Dataset records:
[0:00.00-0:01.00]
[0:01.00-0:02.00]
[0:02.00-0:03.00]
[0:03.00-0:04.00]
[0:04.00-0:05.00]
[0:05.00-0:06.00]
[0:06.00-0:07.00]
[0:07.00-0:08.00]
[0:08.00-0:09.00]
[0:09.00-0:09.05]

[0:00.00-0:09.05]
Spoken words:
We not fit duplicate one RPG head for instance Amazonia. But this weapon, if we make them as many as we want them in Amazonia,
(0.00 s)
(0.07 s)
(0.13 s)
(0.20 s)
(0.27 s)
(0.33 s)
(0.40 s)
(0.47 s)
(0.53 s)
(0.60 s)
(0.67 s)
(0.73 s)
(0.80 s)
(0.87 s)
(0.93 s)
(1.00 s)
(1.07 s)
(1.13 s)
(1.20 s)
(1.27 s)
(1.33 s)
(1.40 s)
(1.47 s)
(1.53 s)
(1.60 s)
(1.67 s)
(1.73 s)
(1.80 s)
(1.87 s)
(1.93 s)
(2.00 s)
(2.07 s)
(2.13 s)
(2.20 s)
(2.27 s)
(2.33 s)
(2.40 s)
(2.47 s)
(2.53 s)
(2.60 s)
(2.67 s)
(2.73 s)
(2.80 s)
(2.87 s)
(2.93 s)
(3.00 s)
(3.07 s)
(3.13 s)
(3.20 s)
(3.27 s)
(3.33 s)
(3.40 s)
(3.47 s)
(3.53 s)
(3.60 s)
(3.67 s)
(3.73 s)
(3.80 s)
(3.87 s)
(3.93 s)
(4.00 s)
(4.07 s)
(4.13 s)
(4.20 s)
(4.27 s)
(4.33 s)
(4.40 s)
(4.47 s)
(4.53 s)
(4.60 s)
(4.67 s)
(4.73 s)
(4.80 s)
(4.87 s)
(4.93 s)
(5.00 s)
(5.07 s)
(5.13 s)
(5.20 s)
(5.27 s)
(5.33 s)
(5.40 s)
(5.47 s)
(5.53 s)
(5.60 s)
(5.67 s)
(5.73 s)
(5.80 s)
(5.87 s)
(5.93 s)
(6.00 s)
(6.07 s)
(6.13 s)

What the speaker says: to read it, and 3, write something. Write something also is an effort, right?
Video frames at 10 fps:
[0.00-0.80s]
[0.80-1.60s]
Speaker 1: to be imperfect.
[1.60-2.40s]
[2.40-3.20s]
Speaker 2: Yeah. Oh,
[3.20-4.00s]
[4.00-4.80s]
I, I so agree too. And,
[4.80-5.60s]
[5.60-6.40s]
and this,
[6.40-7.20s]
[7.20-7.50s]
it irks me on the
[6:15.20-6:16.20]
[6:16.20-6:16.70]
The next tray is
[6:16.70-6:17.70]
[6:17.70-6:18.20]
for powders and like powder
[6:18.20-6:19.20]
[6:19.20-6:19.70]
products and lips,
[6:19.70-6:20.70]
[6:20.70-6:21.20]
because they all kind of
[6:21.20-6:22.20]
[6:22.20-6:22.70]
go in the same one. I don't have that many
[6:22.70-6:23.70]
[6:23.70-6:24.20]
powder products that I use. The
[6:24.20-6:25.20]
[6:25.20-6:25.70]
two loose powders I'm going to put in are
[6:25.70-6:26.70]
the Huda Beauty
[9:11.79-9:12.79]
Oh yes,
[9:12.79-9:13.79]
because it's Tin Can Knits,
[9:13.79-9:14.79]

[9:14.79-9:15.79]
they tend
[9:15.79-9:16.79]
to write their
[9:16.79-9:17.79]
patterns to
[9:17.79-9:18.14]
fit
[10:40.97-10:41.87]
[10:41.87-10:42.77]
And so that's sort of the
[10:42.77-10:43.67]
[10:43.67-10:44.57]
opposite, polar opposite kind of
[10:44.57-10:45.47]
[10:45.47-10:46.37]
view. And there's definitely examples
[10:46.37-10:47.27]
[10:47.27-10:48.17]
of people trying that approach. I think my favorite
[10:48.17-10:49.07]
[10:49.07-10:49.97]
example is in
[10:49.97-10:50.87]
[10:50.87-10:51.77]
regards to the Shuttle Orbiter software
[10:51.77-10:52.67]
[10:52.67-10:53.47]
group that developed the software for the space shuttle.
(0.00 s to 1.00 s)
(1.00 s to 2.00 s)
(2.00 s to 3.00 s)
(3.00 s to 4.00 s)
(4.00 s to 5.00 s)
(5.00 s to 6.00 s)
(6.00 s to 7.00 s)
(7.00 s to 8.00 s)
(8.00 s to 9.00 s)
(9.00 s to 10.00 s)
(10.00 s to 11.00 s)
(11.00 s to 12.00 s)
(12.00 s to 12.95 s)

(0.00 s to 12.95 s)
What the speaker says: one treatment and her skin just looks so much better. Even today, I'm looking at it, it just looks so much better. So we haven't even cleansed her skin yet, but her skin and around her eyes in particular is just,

About this task: Copy out the whole listing, exactly as written.

Task output:
[0:00.00-0:01.00]
[0:01.00-0:02.00]
[0:02.00-0:03.00]
[0:03.00-0:04.00]
[0:04.00-0:05.00]
[0:05.00-0:06.00]
[0:06.00-0:07.00]
[0:07.00-0:08.00]
[0:08.00-0:09.00]
[0:09.00-0:09.05]

[0:00.00-0:09.05]
Spoken words:
We not fit duplicate one RPG head for instance Amazonia. But this weapon, if we make them as many as we want them in Amazonia,
(0.00 s)
(0.07 s)
(0.13 s)
(0.20 s)
(0.27 s)
(0.33 s)
(0.40 s)
(0.47 s)
(0.53 s)
(0.60 s)
(0.67 s)
(0.73 s)
(0.80 s)
(0.87 s)
(0.93 s)
(1.00 s)
(1.07 s)
(1.13 s)
(1.20 s)
(1.27 s)
(1.33 s)
(1.40 s)
(1.47 s)
(1.53 s)
(1.60 s)
(1.67 s)
(1.73 s)
(1.80 s)
(1.87 s)
(1.93 s)
(2.00 s)
(2.07 s)
(2.13 s)
(2.20 s)
(2.27 s)
(2.33 s)
(2.40 s)
(2.47 s)
(2.53 s)
(2.60 s)
(2.67 s)
(2.73 s)
(2.80 s)
(2.87 s)
(2.93 s)
(3.00 s)
(3.07 s)
(3.13 s)
(3.20 s)
(3.27 s)
(3.33 s)
(3.40 s)
(3.47 s)
(3.53 s)
(3.60 s)
(3.67 s)
(3.73 s)
(3.80 s)
(3.87 s)
(3.93 s)
(4.00 s)
(4.07 s)
(4.13 s)
(4.20 s)
(4.27 s)
(4.33 s)
(4.40 s)
(4.47 s)
(4.53 s)
(4.60 s)
(4.67 s)
(4.73 s)
(4.80 s)
(4.87 s)
(4.93 s)
(5.00 s)
(5.07 s)
(5.13 s)
(5.20 s)
(5.27 s)
(5.33 s)
(5.40 s)
(5.47 s)
(5.53 s)
(5.60 s)
(5.67 s)
(5.73 s)
(5.80 s)
(5.87 s)
(5.93 s)
(6.00 s)
(6.07 s)
(6.13 s)

What the speaker says: to read it, and 3, write something. Write something also is an effort, right?
Video frames at 10 fps:
[0.00-0.80s]
[0.80-1.60s]
Speaker 1: to be imperfect.
[1.60-2.40s]
[2.40-3.20s]
Speaker 2: Yeah. Oh,
[3.20-4.00s]
[4.00-4.80s]
I, I so agree too. And,
[4.80-5.60s]
[5.60-6.40s]
and this,
[6.40-7.20s]
[7.20-7.50s]
it irks me on the
[6:15.20-6:16.20]
[6:16.20-6:16.70]
The next tray is
[6:16.70-6:17.70]
[6:17.70-6:18.20]
for powders and like powder
[6:18.20-6:19.20]
[6:19.20-6:19.70]
products and lips,
[6:19.70-6:20.70]
[6:20.70-6:21.20]
because they all kind of
[6:21.20-6:22.20]
[6:22.20-6:22.70]
go in the same one. I don't have that many
[6:22.70-6:23.70]
[6:23.70-6:24.20]
powder products that I use. The
[6:24.20-6:25.20]
[6:25.20-6:25.70]
two loose powders I'm going to put in are
[6:25.70-6:26.70]
the Huda Beauty
[9:11.79-9:12.79]
Oh yes,
[9:12.79-9:13.79]
because it's Tin Can Knits,
[9:13.79-9:14.79]

[9:14.79-9:15.79]
they tend
[9:15.79-9:16.79]
to write their
[9:16.79-9:17.79]
patterns to
[9:17.79-9:18.14]
fit
[10:40.97-10:41.87]
[10:41.87-10:42.77]
And so that's sort of the
[10:42.77-10:43.67]
[10:43.67-10:44.57]
opposite, polar opposite kind of
[10:44.57-10:45.47]
[10:45.47-10:46.37]
view. And there's definitely examples
[10:46.37-10:47.27]
[10:47.27-10:48.17]
of people trying that approach. I think my favorite
[10:48.17-10:49.07]
[10:49.07-10:49.97]
example is in
[10:49.97-10:50.87]
[10:50.87-10:51.77]
regards to the Shuttle Orbiter software
[10:51.77-10:52.67]
[10:52.67-10:53.47]
group that developed the software for the space shuttle.
(0.00 s to 1.00 s)
(1.00 s to 2.00 s)
(2.00 s to 3.00 s)
(3.00 s to 4.00 s)
(4.00 s to 5.00 s)
(5.00 s to 6.00 s)
(6.00 s to 7.00 s)
(7.00 s to 8.00 s)
(8.00 s to 9.00 s)
(9.00 s to 10.00 s)
(10.00 s to 11.00 s)
(11.00 s to 12.00 s)
(12.00 s to 12.95 s)

(0.00 s to 12.95 s)
What the speaker says: one treatment and her skin just looks so much better. Even today, I'm looking at it, it just looks so much better. So we haven't even cleansed her skin yet, but her skin and around her eyes in particular is just,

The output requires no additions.